Nuovi Muri e nuovi Film

Si celebra la caduta del Muro di Berlino, ma restano in piedi i Muri fra Israele e Territori Occupati, a Cipro fra greci e turchi, i Muri fra Mauritania e Algeria, fra Myanmar e Thailandia e altri, meni noti. L’altroieri, in tv, con un Bruno Vespa fremente, Walter Veltroni ha detto che nel 1989 aspettava solo la fine del comunismo, ma non ha detto perché lui fosse iscritto al Pci. Per i conservatori, la caduta di quel Muro – che s’è sentito bisogno di far ricadere –  è stata davvero un evento di cui essere fieri? Ricordo ancora la faccia di Indro Montanelli quel giorno del 1989. Era cupo. Aveva ragione di esserlo, anche se lui pensava solo che, con quello della Dc, era il suo ruolo a finire.  Il declino avviato dal ’68 s’è aggravato, al punto che oggi perfino Kohl e Bush sr. paiono statisti di valore, non solo politici fortunati. Nessun film li ha ancora ritratti. Anzi, la rievocata fine della Guerra fredda ha rimesso in circolazione (alla Mostra di Venezia e Festival di Roma, per esempio) film e personaggi della medesima. I polacchi portano la bandiera, con Katyn di Andrzej Wajda e Popieluszko di Rafal Wieczynsky. Se la strage russa di polacchi nel 1940 è evento della seconda guerra mondiale, il suo uso propagandistico è più da post Guerra fredda che da Guerra fredda. Perché? Perché la Polonia è, con la relativa rinascita economica russa, tornata area di forte attrito.

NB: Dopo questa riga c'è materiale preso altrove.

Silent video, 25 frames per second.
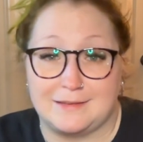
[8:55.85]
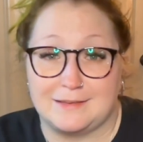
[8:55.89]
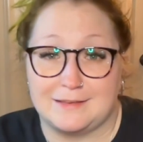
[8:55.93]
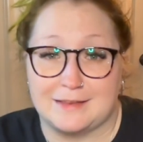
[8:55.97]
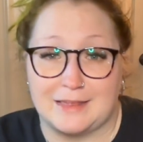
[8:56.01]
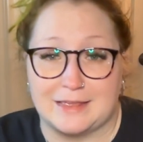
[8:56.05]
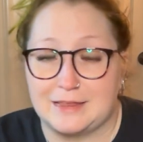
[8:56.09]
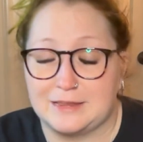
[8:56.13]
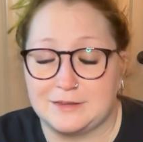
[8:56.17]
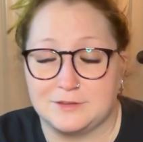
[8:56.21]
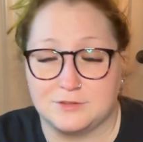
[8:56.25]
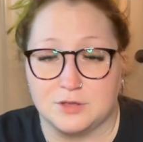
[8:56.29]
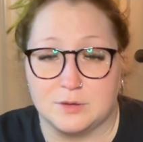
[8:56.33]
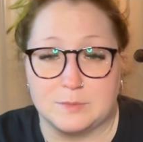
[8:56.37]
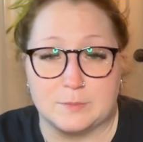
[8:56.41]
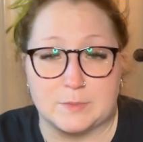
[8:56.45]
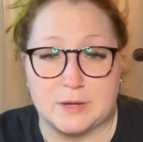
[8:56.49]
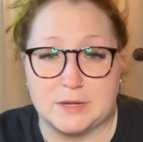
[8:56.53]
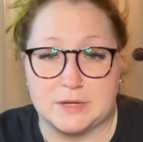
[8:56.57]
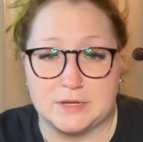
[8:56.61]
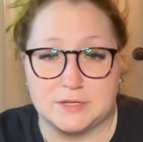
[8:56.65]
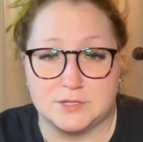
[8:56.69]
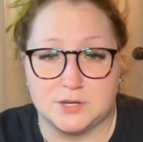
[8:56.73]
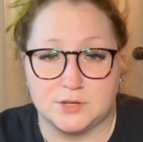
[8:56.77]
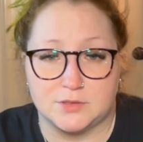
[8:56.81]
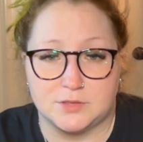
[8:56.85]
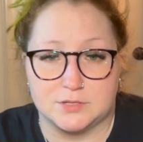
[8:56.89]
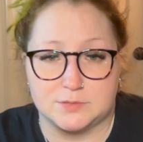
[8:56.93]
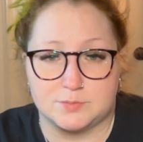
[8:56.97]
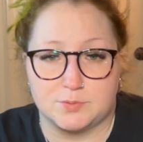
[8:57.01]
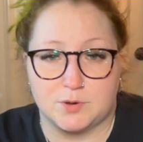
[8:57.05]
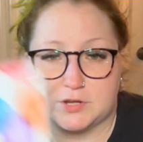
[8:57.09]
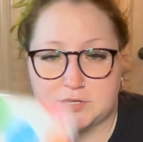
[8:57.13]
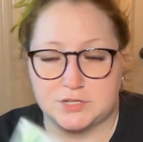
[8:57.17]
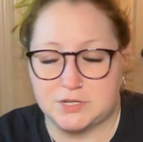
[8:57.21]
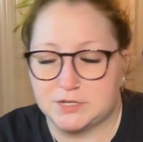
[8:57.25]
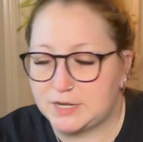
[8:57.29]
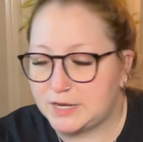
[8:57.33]
until I'm ready to start this
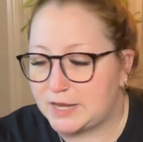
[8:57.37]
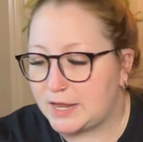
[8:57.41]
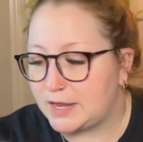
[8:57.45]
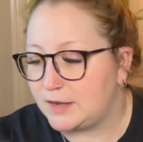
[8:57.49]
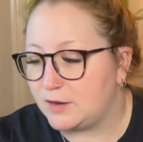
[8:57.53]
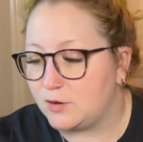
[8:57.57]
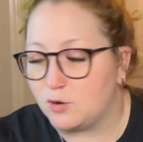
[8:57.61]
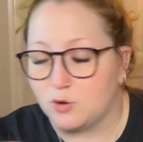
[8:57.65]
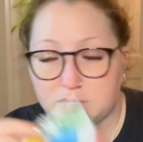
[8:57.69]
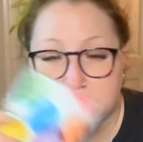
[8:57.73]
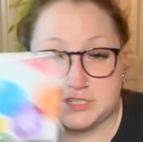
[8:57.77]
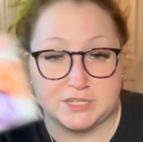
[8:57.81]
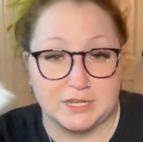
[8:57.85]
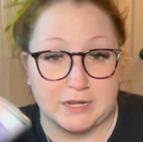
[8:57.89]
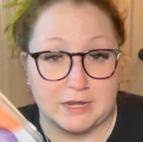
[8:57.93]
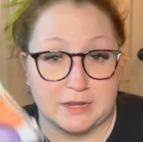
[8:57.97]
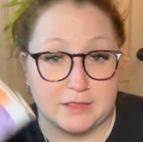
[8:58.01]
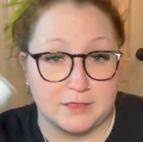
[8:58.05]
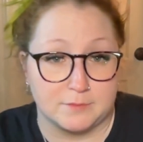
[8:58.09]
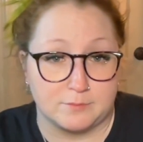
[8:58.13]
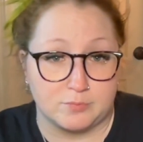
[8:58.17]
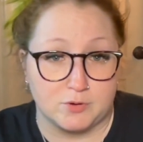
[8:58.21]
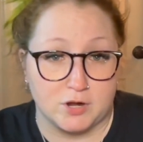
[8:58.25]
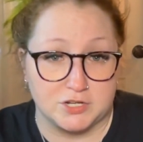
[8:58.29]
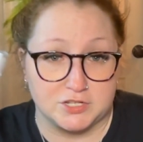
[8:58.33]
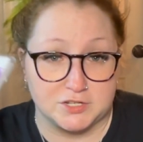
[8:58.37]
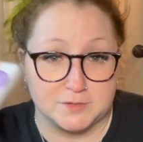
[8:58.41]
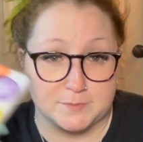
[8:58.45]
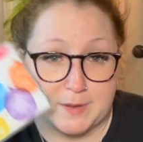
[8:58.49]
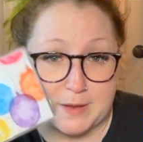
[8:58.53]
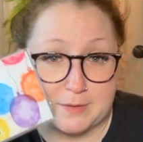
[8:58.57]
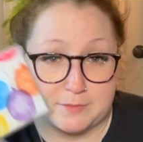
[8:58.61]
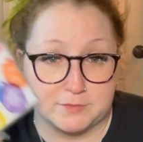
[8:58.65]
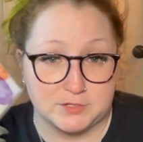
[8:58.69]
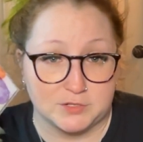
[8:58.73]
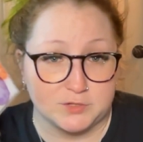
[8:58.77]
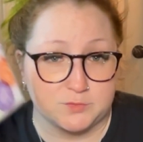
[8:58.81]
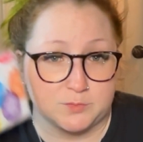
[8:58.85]
project again, or stick it in the project bag,
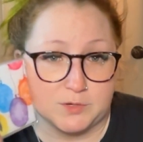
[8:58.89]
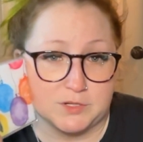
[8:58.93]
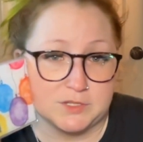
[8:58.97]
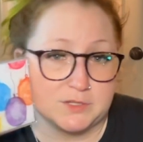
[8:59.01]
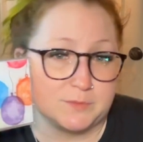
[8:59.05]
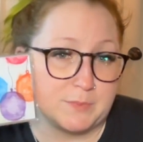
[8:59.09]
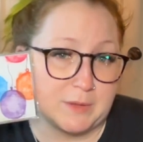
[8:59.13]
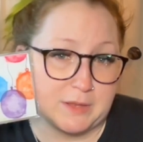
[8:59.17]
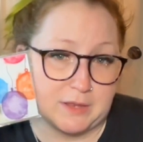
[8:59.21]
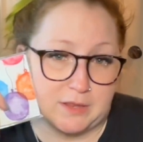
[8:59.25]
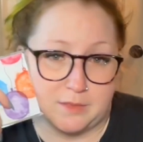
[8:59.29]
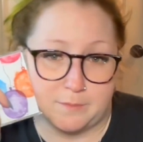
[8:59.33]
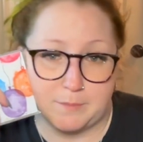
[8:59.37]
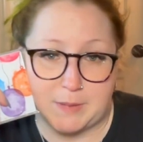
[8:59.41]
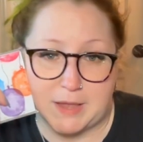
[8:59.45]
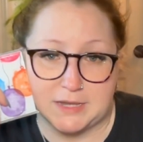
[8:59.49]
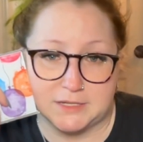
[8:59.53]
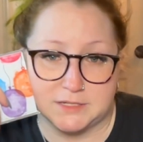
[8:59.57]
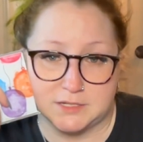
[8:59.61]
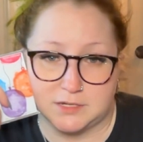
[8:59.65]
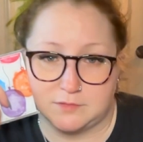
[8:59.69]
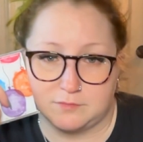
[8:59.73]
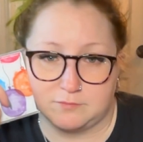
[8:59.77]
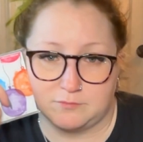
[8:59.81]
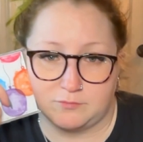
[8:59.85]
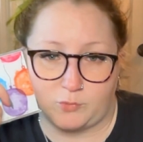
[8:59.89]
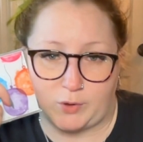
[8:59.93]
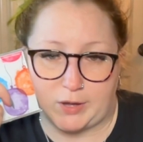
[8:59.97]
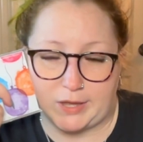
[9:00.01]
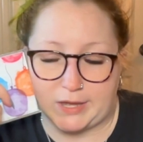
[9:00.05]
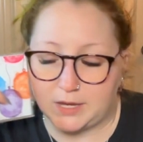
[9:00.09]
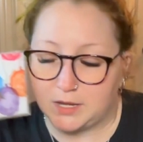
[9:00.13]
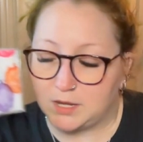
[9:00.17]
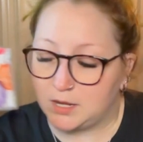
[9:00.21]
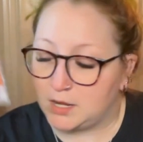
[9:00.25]
which is where it's been the past week.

Quanto a Popieluszko, ognuno ha il suo caso Matteotti.

Le responsabilità del cinema italiano

L’Italia è ancora priva di memoria bellica, perché non ha ancora avuto esigenza di riaverla. Perché l’ha avuta, eccome. Nel decennio della crisi con gli inglesi per Trieste (un attrito simile, ma più lungo e doloroso hanno avuto, sempre con gli inglesi, i cinesi per Hong Kong), non c’era quasi film che tacesse la questione adriatica. Finite le questioni territoriali, la Dc – fatta di gente concreta come De Gasperi e Andreotti – si risparmiò sulle questioni ideologiche anticomuniste, lasciando prima al Psi, poi al Pci, di giustificare – dalla fine degli anni Cinquanta – gli “equilibri più avanzati” che si profilavano.  Oggi il cinema nostrano, che difende ogni immigrazione e legittima ogni immigrato, è erede di questa presunta nobiltà d’animo, che vela l’ignobile colonialismo importatore fra i patrii confini un lumpenproletariato buono a ogni uso. Un giorno si scoprirà che sono stati gli stessi a sostenere, anche col cinema, l’ideologia dei diritti dell’uomo e qualche area irresponsabile della xenofobia: c’è un Muro anche a Padova, lo si ricordi. Al capitalismo serve una certa quota di disoccupati per ridurre gli stipendi. Quando i consumi saranno così calati da ridurre i profitti più dei costi, si esigerà il rialzo dell’occupazione.

Questa dei cicli economici – direbbe Kipling – è un’altra storia. Ma che spiega molto, direbbe Marx.